Con educación y cultura se construye país
Más allá de buscar un beneficio tributario –que en algunos casos sí es posible–, existen efectos tremendamente positivos para las empresas al invertir en educación y en cultura, que son factores básicos para generar desarrollo y progreso, cohesión social y calidad de vida.
Por: Contenido especial
Crear agendas corporativas de responsabilidad que incluyan acciones en los campos de la educación y la cultura implica patrocinar la creatividad, la investigación, el estudio, la integración social y la conservación de las tradiciones, lo cual es necesario en un país como el nuestro.

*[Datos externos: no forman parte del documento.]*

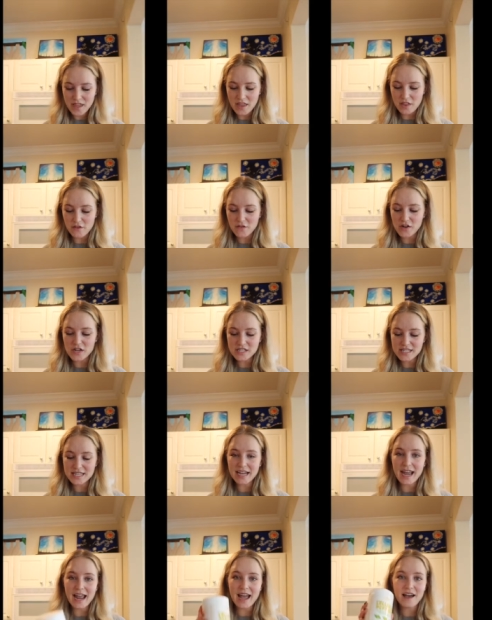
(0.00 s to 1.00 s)
the first
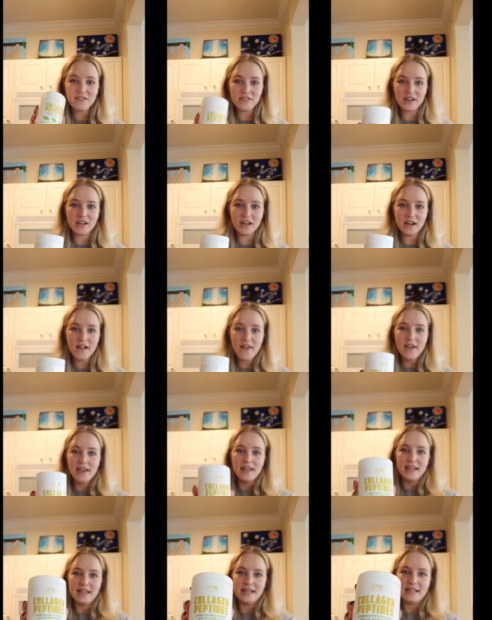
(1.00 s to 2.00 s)
thing I have here
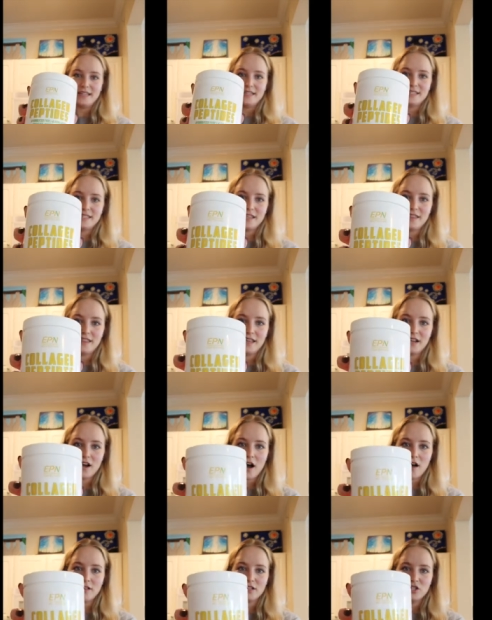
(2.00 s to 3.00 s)
is the
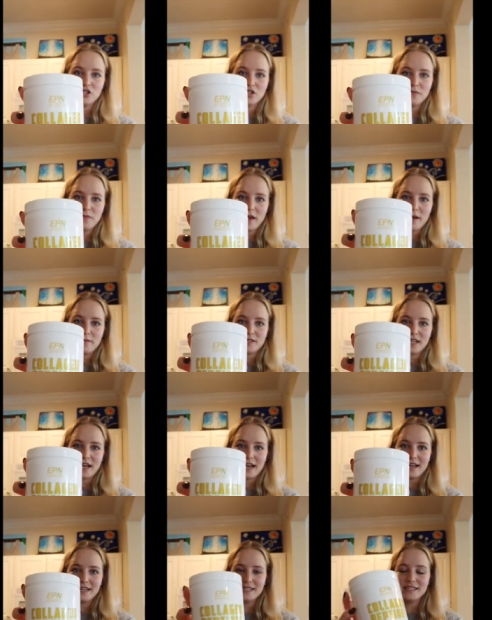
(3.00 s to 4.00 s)
collagen
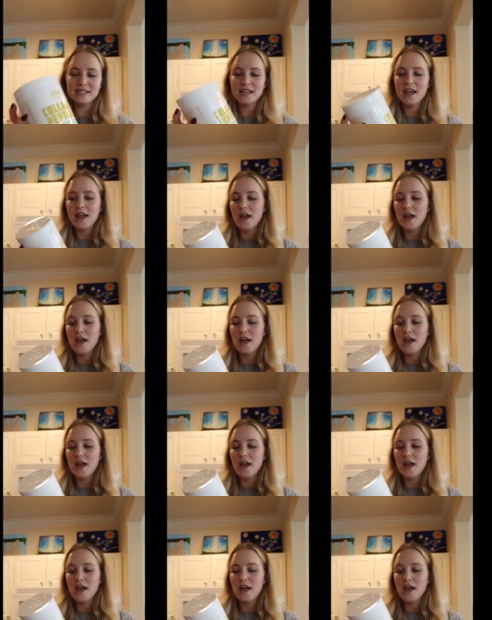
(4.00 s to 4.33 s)
peptides.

De allí que en las empresas colombianas se encuentran frecuentemente actividades encaminadas a apoyar la educación y la cultura: mejoran la infraestructura de escuelas y colegios, entregan becas y ayudan los jóvenes a avanzar en sus estudios, patrocinan carnavales y festivales de música, promueven las artes y las tradiciones e invierten enormes sumas en el desarrollo de infraestructura para el estudio y la cultura, como museos, bibliotecas, centros de investigación, conservatorios y teatros…
Un ejemplo de este esfuerzo lo pueden disfrutar los bogotanos. El Teatro Mayor Julio Mario Santo Domingo es un ejemplo de filantropía y responsabilidad social, pues fue financiado por uno de los conglomerados industriales más importantes de Colombia y puesto al servicio de la comunidad. Se trata de un hermoso edificio ubicado al norte de la ciudad, con capacidad para alojar diferentes actividades artísticas, como obras de teatro, exposiciones, conciertos y recitales.